Version du conte créée pour le Festival de danses de Vaison-la-Romaine de juillet 2016 et qui propose une interprétation contemporaine des principaux invariants du mythe dont les relevés les plus anciens viennent de la Grèce antique.

 

Matthias rentrait ce soir-là chez lui – mais était-ce bien chez lui ? – accablé plus que d’ordinaire par la perspective morose du diner en famille auquel il se devait d’assister. Sa mère lui infligeait ce pensum quotidien parce que Raoul son beau-père, si laxiste par ailleurs avec ses chères filles, entendait faire respecter cet ultime rituel du savoir-vivre ensemble d’une famille tristement recomposée. Il ne parvenait pas néanmoins à en vouloir à cette pauvre maman, célibataire mal assumée qui avait jugé bon la cinquantaine approchant de convoler en bien piètres noces avec ce veuf encombré d’une progéniture détestable et cela à seule fin d’assurer le vivre et le couvert à son asocial et très-aimé rejeton.

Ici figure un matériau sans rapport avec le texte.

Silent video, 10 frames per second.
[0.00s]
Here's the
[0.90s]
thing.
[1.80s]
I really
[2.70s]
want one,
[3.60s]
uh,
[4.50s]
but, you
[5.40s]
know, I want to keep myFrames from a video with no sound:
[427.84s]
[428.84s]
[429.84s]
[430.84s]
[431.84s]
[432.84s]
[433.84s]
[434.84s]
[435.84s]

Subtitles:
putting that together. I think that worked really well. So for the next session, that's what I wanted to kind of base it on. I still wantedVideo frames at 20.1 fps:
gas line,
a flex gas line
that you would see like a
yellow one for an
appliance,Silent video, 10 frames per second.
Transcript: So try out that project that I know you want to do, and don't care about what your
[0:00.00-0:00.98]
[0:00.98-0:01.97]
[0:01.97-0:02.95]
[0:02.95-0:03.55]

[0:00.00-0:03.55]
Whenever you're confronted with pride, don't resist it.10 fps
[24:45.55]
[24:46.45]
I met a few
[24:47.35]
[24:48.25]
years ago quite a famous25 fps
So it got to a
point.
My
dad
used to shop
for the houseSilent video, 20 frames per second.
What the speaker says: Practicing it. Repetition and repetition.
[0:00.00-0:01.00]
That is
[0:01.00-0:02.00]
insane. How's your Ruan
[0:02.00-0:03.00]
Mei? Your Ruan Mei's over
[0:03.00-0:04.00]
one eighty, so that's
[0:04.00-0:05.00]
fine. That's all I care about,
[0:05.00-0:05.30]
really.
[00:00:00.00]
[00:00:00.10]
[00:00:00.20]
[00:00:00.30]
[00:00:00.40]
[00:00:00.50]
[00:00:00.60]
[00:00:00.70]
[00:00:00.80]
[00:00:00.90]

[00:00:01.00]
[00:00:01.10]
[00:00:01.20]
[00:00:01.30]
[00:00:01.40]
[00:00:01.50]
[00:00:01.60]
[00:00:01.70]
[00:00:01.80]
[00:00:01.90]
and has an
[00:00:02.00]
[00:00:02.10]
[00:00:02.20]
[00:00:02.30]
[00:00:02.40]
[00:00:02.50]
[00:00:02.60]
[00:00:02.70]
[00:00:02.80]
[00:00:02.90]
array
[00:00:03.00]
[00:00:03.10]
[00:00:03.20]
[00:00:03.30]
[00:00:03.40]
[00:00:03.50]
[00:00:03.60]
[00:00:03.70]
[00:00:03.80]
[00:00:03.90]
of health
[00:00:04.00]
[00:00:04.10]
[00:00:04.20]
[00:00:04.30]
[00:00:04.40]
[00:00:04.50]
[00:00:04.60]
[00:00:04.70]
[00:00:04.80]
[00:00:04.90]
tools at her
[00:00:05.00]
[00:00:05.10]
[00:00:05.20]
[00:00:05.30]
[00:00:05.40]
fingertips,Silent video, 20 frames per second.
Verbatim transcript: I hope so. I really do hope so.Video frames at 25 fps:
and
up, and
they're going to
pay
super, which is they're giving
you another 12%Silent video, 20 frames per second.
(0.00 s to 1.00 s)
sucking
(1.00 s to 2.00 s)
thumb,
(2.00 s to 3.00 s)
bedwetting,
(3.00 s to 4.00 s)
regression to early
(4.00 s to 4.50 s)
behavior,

« On » le leur avait fait payer cher bien sûr et il était tacitement admis que Marie était priée de s’écraser à chaque vaine prétention de faire valoir le bon droit de son gaffeur de Matthias dont « les autres » ne supportaient plus les maladresses à répétition. Elle se précipitait pour éponger le énième verre renversé avant que n’éclate l’orage prévisible. « A croire qu’il le fait exprès » grondait Raoul, sourdement, pour ne pas exacerber les agacements de son ainée Mélanie à qui la seule vue de ce cohabitant obligé donnait des démangeaisons qu’elle grattait furieusement. Quant à Eglantine sa cadette, elle affectait de se boucher les oreilles pour ne pas entendre les bégaiements pitoyables de ce faux frère balbutiant de grotesques excuses.

Loin des yeux et des oreilles de leur père, les deux pestes crachaient à qui mieux mieux leur venin sur le misérable objet de leur ressentiment et ne distillaient publiquement à son intention qu’un perfide et jouissif commentaire au second degré qui navrait d’autant plus le cœur de Marie que son époux n’en percevait pas les violences meurtrières. Matthias les ignorait avec application mais se jurait in petto de venger la douleur silencieusement éprouvée par une soi-disant marâtre condamnée dès l’annonce du projet de mariage. Eglantine et Mélanie pardonnaient d’autant moins à leur père cette vie commune imposée qu’elles soupçonnaient peu à peu chez lui, en dépit de ses efforts pour dissimuler pareille extravagance, une étrange attention portée à l’usurpateur de l’infinitésimale parcelle de tendresse qui leur revenait en son entièreté selon la loi du sang et qu’il osait soustraire à leur dû pour l’accorder à ce triste bâtard.